**WHAT TO WORK ON:**
Skip the pictures and give back the rest of the listing exactly.
--------------------------------
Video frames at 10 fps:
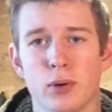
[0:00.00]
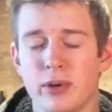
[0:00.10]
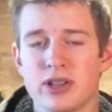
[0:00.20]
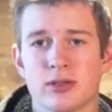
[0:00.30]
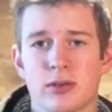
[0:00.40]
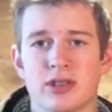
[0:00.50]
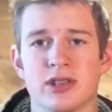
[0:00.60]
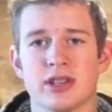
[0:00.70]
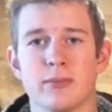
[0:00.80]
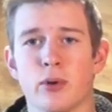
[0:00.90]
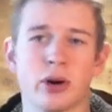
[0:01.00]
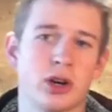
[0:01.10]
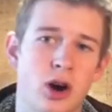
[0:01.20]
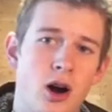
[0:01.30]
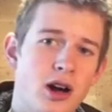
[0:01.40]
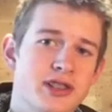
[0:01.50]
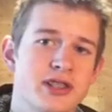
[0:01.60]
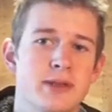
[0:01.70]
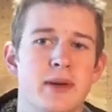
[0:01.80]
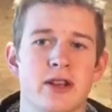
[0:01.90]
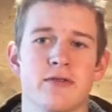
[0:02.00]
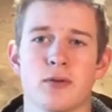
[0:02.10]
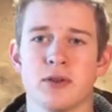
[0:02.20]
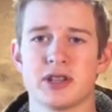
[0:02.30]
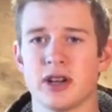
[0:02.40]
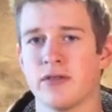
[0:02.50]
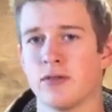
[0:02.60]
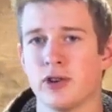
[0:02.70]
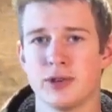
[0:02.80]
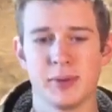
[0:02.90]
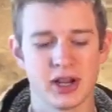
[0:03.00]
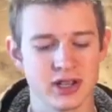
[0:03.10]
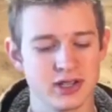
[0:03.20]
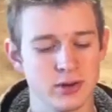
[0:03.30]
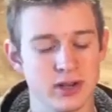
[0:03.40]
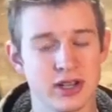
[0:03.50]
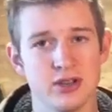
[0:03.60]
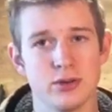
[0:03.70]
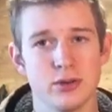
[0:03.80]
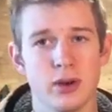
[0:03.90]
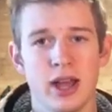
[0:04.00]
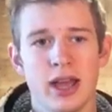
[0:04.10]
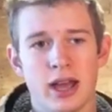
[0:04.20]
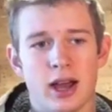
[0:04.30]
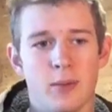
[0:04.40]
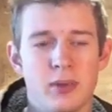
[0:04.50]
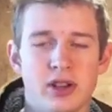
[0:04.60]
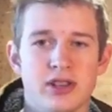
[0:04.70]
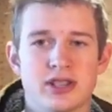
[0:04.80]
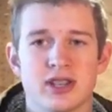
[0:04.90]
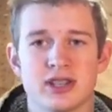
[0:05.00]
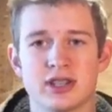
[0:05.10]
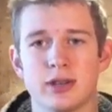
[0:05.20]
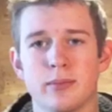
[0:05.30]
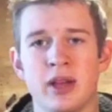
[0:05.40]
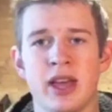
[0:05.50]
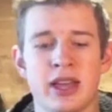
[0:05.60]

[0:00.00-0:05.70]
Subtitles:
resources and more cost to make a forced air forge, because you need to build the system,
--------------------------------
**PROBLEM SOLUTION:**
Video frames at 10 fps:
[0:00.00]
[0:00.10]
[0:00.20]
[0:00.30]
[0:00.40]
[0:00.50]
[0:00.60]
[0:00.70]
[0:00.80]
[0:00.90]
[0:01.00]
[0:01.10]
[0:01.20]
[0:01.30]
[0:01.40]
[0:01.50]
[0:01.60]
[0:01.70]
[0:01.80]
[0:01.90]
[0:02.00]
[0:02.10]
[0:02.20]
[0:02.30]
[0:02.40]
[0:02.50]
[0:02.60]
[0:02.70]
[0:02.80]
[0:02.90]
[0:03.00]
[0:03.10]
[0:03.20]
[0:03.30]
[0:03.40]
[0:03.50]
[0:03.60]
[0:03.70]
[0:03.80]
[0:03.90]
[0:04.00]
[0:04.10]
[0:04.20]
[0:04.30]
[0:04.40]
[0:04.50]
[0:04.60]
[0:04.70]
[0:04.80]
[0:04.90]
[0:05.00]
[0:05.10]
[0:05.20]
[0:05.30]
[0:05.40]
[0:05.50]
[0:05.60]

[0:00.00-0:05.70]
Subtitles:
resources and more cost to make a forced air forge, because you need to build the system,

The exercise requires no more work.